In a market like this, popcorn can become a signal to buy.

Actions of

AMC Entertainment Holdings

jumped more than 95% to an all-time high of $ 62.55 last Wednesday after the movie chain announced a new shareholder rewards program that includes a big free popcorn. The next day, a plan to sell 11.55 million shares (which eventually sold for an average price of $ 50.85) brought down AMC (ticker: AMC).

Even with Thursday’s drop, the stock has climbed 297% in the past nine trading sessions and is up 2,160% for the year.



(GME) and


(BB), there seems to be little stopping from the latest hot meme stock, not even a warning from AMC itself: “Under the circumstances, we do not recommend that you invest in our Class A common stock, at unless you are prepared to take the risk of losing all or a substantial part of your investment, ”the company said on Thursday in the stock sale record.

Earlier in the week, AMC sold 8.5 million shares to investment firm Mudrick Capital Management, which sold its stake at a profit on the same day, Bloomberg reported. AMC called it “a very smart fundraiser so that we can grow this business.”

More dilution could happen. The company will ask shareholders to authorize the sale of an additional 25 million shares, starting in 2022, at its annual meeting next month.

Despite the unusual warning and dilution, some users doubled their enthusiasm for the action in online forums last week, noting that GameStop experienced similar volatility when it rose in January. This only confuses and outrages traditional investors.

“The surge in AMC Entertainment shares is another sign of the reckless, memes-focused investment landscape we find ourselves in today,” wrote David Trainer, CEO of investment research firm New. Constructs. “Wall Street insiders exploit the naivety of meme-stock traders. There is no fundamental reason to buy shares of AMC Entertainment.

Trying to identify a fundamental narrative that can justify AMC’s rise is admittedly difficult. Nonetheless, this is an exercise that could provide information to investors.

With the recent share sale, AMC has an enterprise value of around $ 35 billion, nearly six times what it was at the end of 2018, a record year at the U.S. box office. At that time, the enterprise value of the three largest publicly traded theater operators was around 1.6 times the total national box office. (Movie chains usually have a lot of debt, which makes the value of the business a better measure.)

AMC’s enterprise value is now around 17 times the terrible and pandemic-hit domestic box office of just $ 2.1 billion in 2020.
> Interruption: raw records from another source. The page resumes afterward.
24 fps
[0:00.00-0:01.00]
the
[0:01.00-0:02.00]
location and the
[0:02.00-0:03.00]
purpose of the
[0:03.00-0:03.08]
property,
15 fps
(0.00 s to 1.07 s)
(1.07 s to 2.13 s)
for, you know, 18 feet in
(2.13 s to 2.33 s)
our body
About two-thirds of sales typically come from tickets. The rest comes from soda and, yes, popcorn. The challenge for the industry is whether enough moviegoers are coming back and spending as before, after a year spent at home and streaming.

The company could go through a period of consolidation, as it did at the turn of this century, when a move to stadium seating drove some operators into bankruptcy and mergers. Regal Cinemas, one of America’s big movie chains, filed for bankruptcy in 2001. Coming out of bankruptcy, Regal became a cash-generating machine – fewer theater operators helped. And less now could usher in another era of higher returns on investment and better cash generation.
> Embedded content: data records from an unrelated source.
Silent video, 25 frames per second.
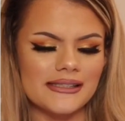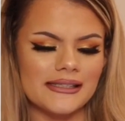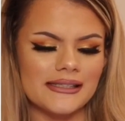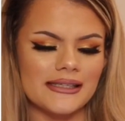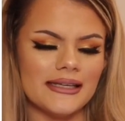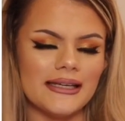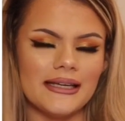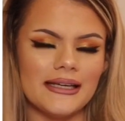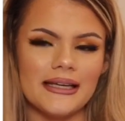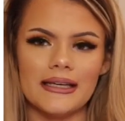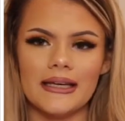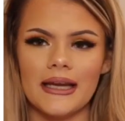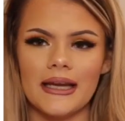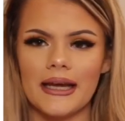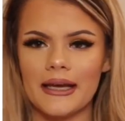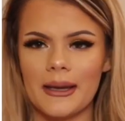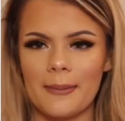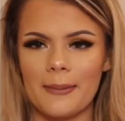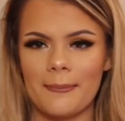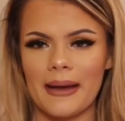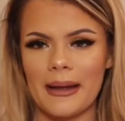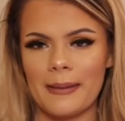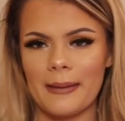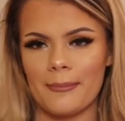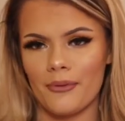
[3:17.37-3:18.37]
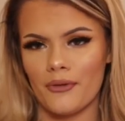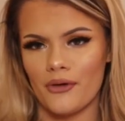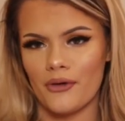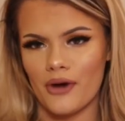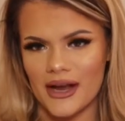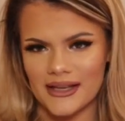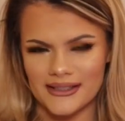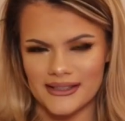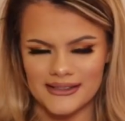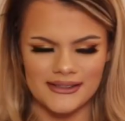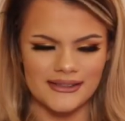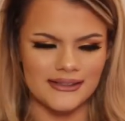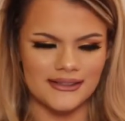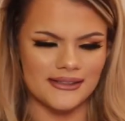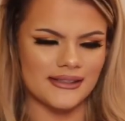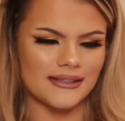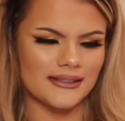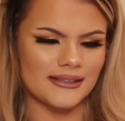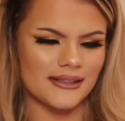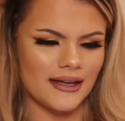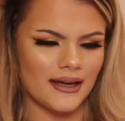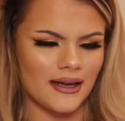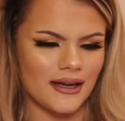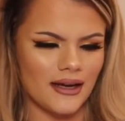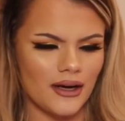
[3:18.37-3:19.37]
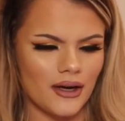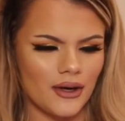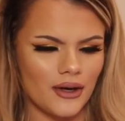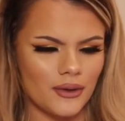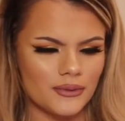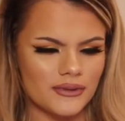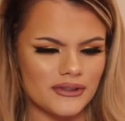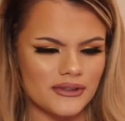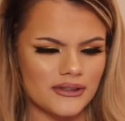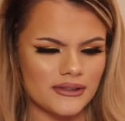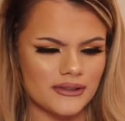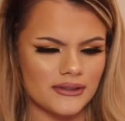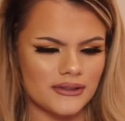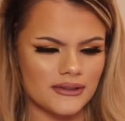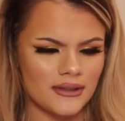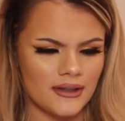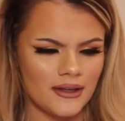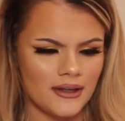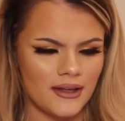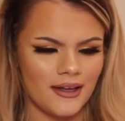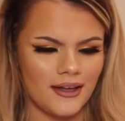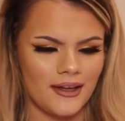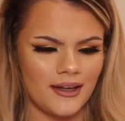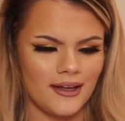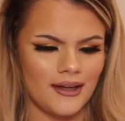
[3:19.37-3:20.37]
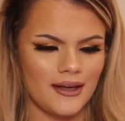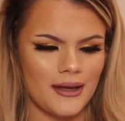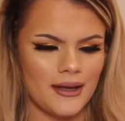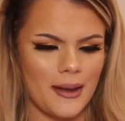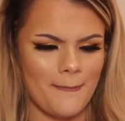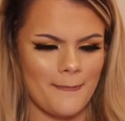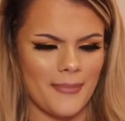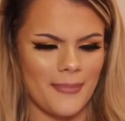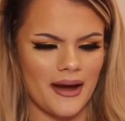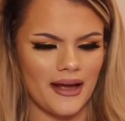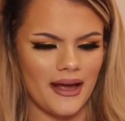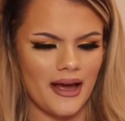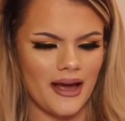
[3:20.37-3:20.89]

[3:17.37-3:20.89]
see, like, my breasts is out. My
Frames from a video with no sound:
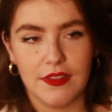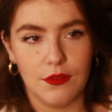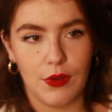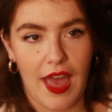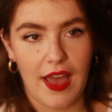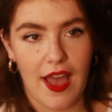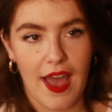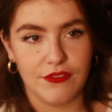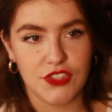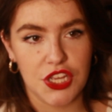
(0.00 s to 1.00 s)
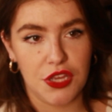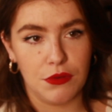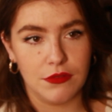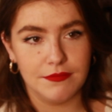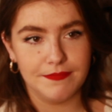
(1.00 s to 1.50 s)
Well, I have 2.
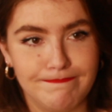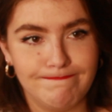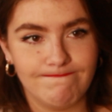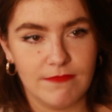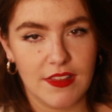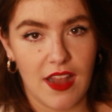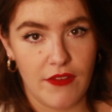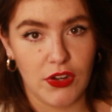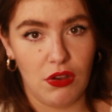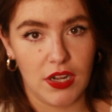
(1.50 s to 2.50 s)
I have a lot of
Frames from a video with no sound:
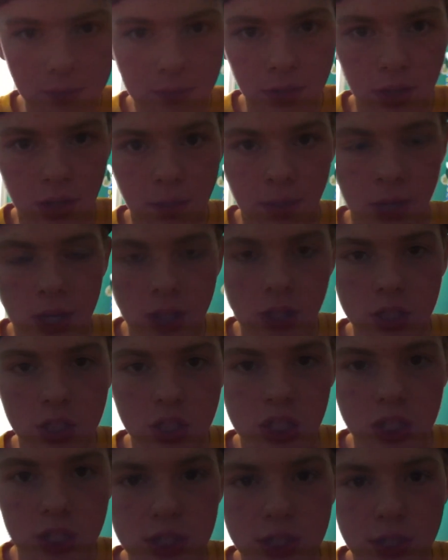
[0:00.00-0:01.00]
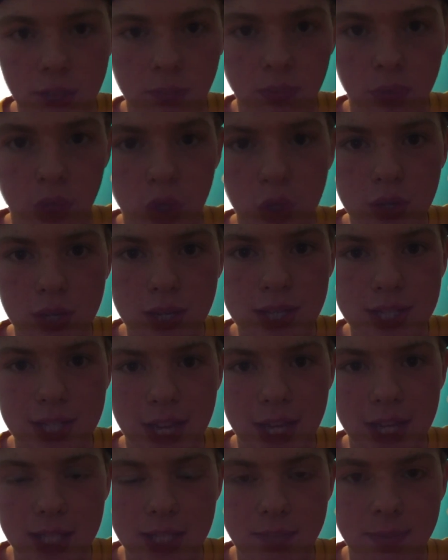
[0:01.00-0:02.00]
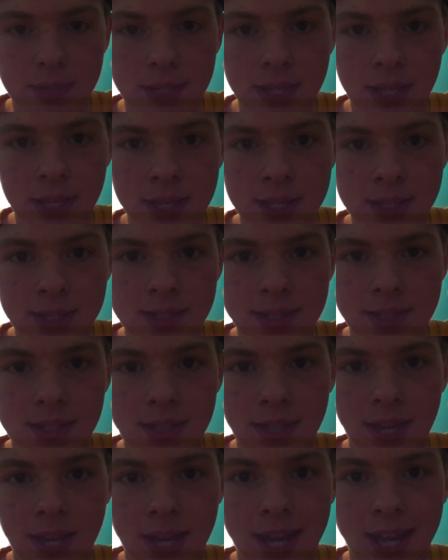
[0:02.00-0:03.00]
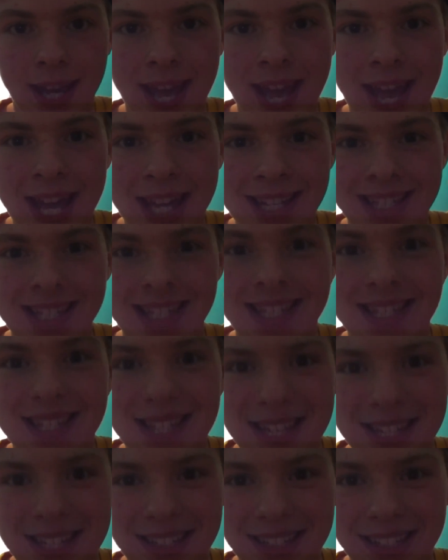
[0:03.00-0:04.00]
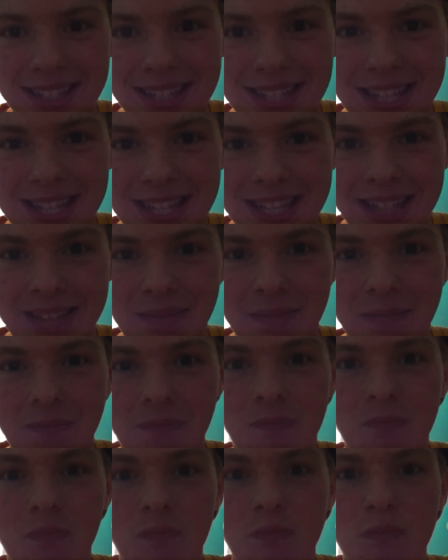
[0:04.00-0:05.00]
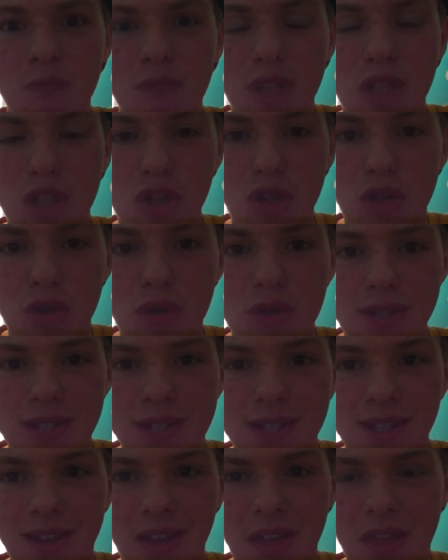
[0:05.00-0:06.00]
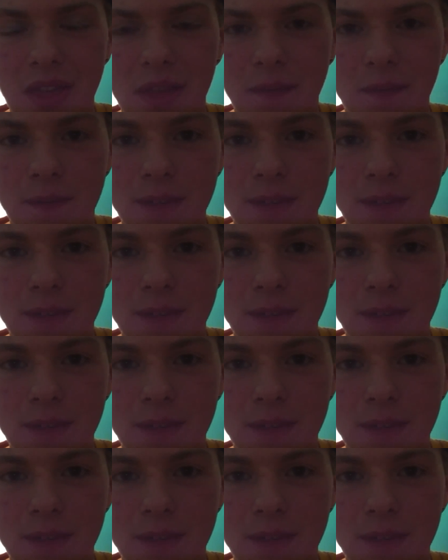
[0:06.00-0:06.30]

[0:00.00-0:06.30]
giving an apology to BronyDe is because that I accidentally used the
Indeed, the hope is that AMC can be opportunistic in the postpandemic world, perhaps by making acquisitions. Recent stock gains have made that hope self-fulfilling, allowing the company to raise new capital – $ 1.25 billion from the sale of shares in that quarter alone.

“With our increased liquidity, an increasingly vaccinated population and the imminent release of new blockbuster movie titles, it is time for AMC to go on the offensive again,” CEO Adam Aron said on Tuesday.
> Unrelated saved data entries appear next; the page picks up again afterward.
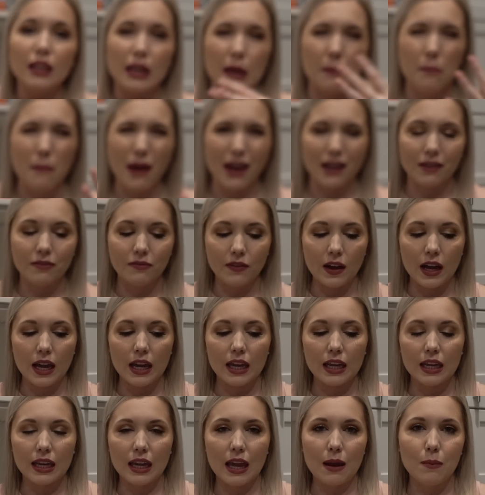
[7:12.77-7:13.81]
like
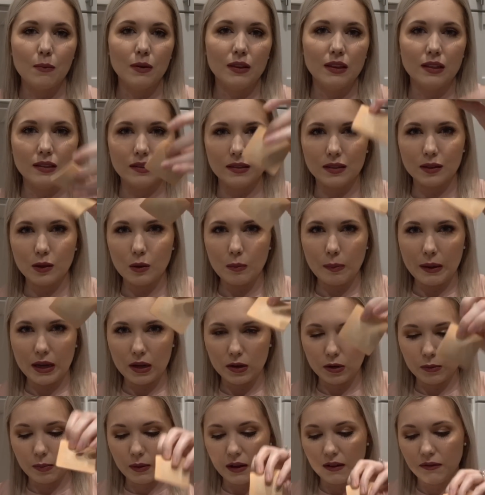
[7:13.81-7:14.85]
mattifying. It came with this little
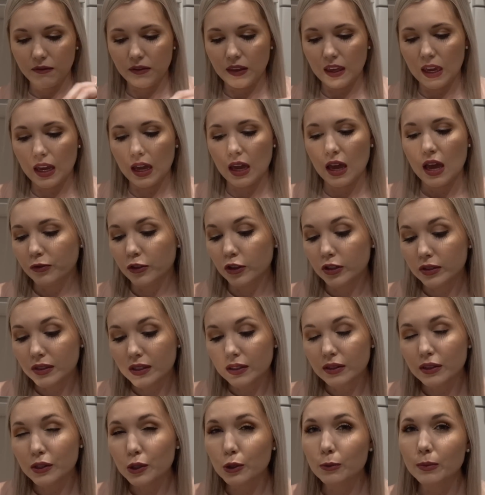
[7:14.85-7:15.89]
powder puff thing. There's
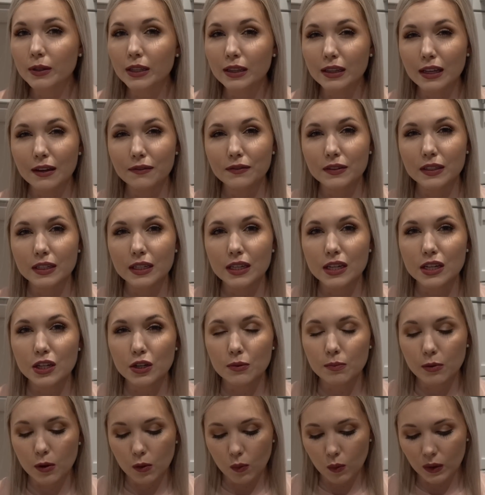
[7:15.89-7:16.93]
a little bit left in
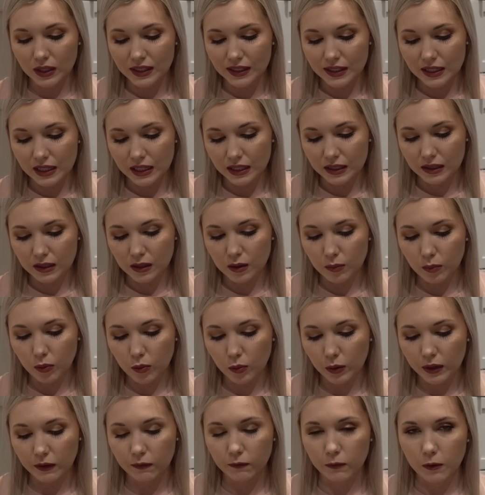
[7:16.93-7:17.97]
here, but once it gets to the
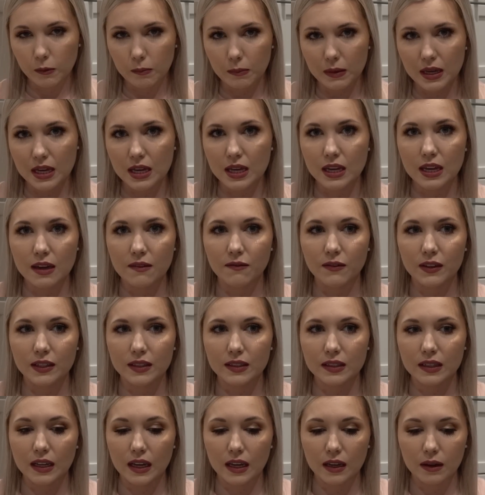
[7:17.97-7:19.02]
point for me, if
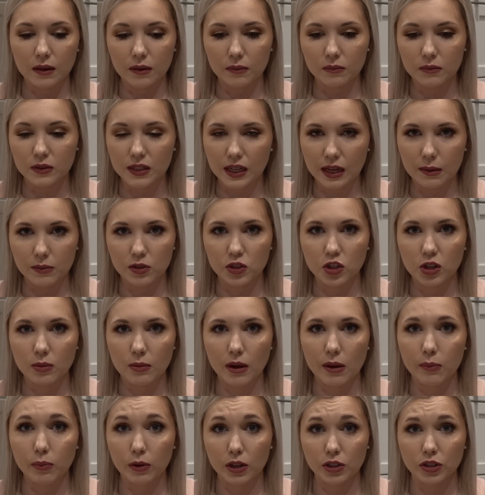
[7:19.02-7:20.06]
it's like damaging
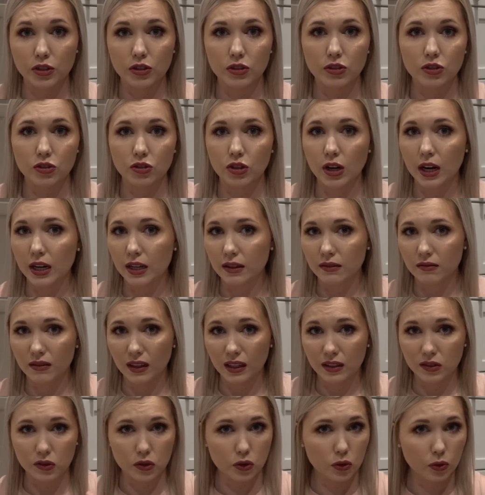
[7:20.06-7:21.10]
my brushes to try to
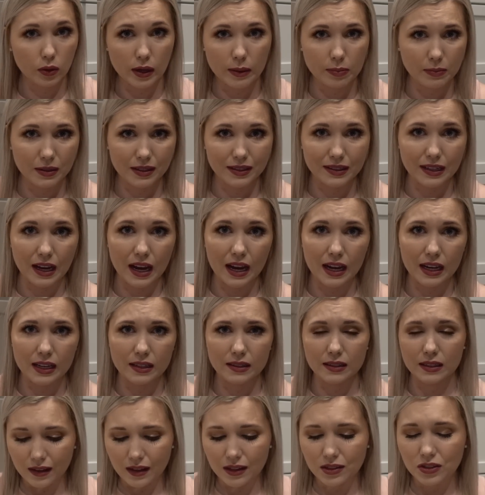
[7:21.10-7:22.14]
like scrape the
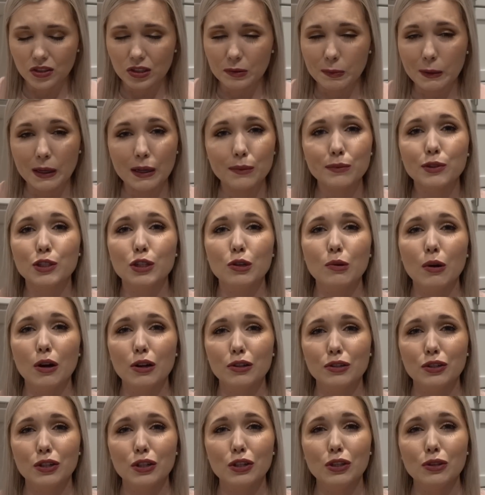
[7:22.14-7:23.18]
sides, it just becomes too
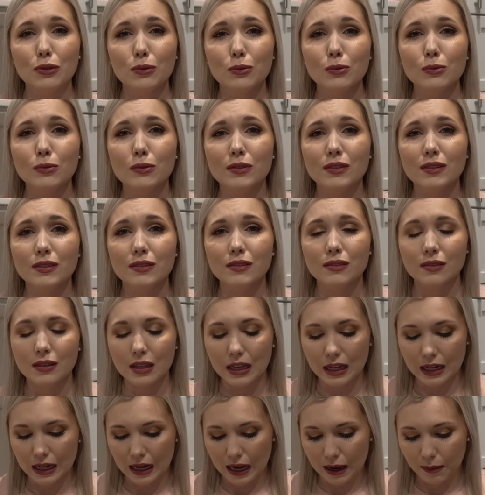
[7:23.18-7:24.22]
hard to use,
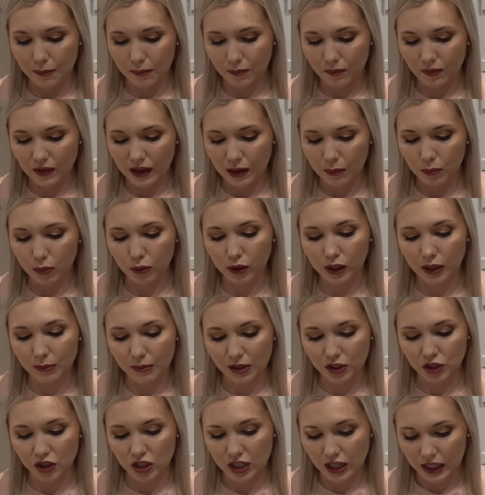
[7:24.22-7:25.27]
then I'm pretty
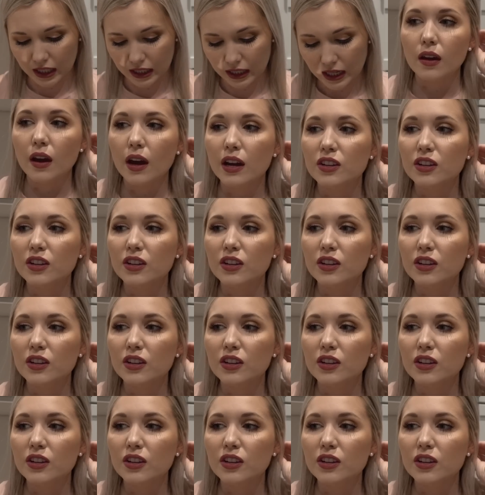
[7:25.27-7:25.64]
much done.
If AMC can increase its market share and if US box office sales return to 2018 levels, the company’s total sales could reach $ 9 billion – $ 6 billion in tickets and $ 3 billion in concessions. Sales in 2018 were $ 5.5 billion.

Then, if profit margins improve with better industry scale and if AMC’s investment in new theaters may decline because new capacity is not really needed, the company might be able to generate $ 600 million in free cash flow per year. This is about three times the cash generation potential of previous pre-pandemic years.

With $ 600 million in free cash flow, the stock’s free cash flow return is approximately 2.4%, based on recent prices. This return makes the stock expensive, but not completely unreasonable. the

S&P 500

the index trades for a free cash flow return of approximately 3.4%; other consumer discretionary stocks in S&P trade at a free cash flow yield of approximately 3.1%.

While this may offer a faint glimmer of hope for fundamental investors, the $ 600 million free cash flow scenario poses problems. There are a lot of ifs and powerful ones, and AMC has never generated such cash flow in the past.

Consolidation in the industry is not a guarantee of success either. AMC’s market share could increase, but there are still competitors: Regal Cinemas, now owned by

Cinémonde Group

(CINE.UK), and

Cinemark Holdings


Neither trades like AMC: Cineworld stock is up 283% from its 52-week low, but is down 78% from all-time highs, while Cinemark shares are up 183% from their 52-week low, but down 51% from their all-time high. AMC stock, by comparison, is up 2,320% from its 52-week low.

And AMC and its peers also have to compete with streaming. Windows for exclusive theatrical performances are shrinking, and the pandemic has accelerated that.

Wall Street doesn’t see the potential. Ten analysts are covering the stock and the average price target is $ 5.25. The highest is $ 18 per share. Before the pandemic, analysts’ average price target was $ 15. There was less AMC stock at the time. The old target prices implied an enterprise value of around $ 7 billion, a far cry from $ 35 billion.

Analysts do, however, have positive free cash flow forecast for AMC going forward – around $ 13 million in 2022 and $ 90 million in 2023.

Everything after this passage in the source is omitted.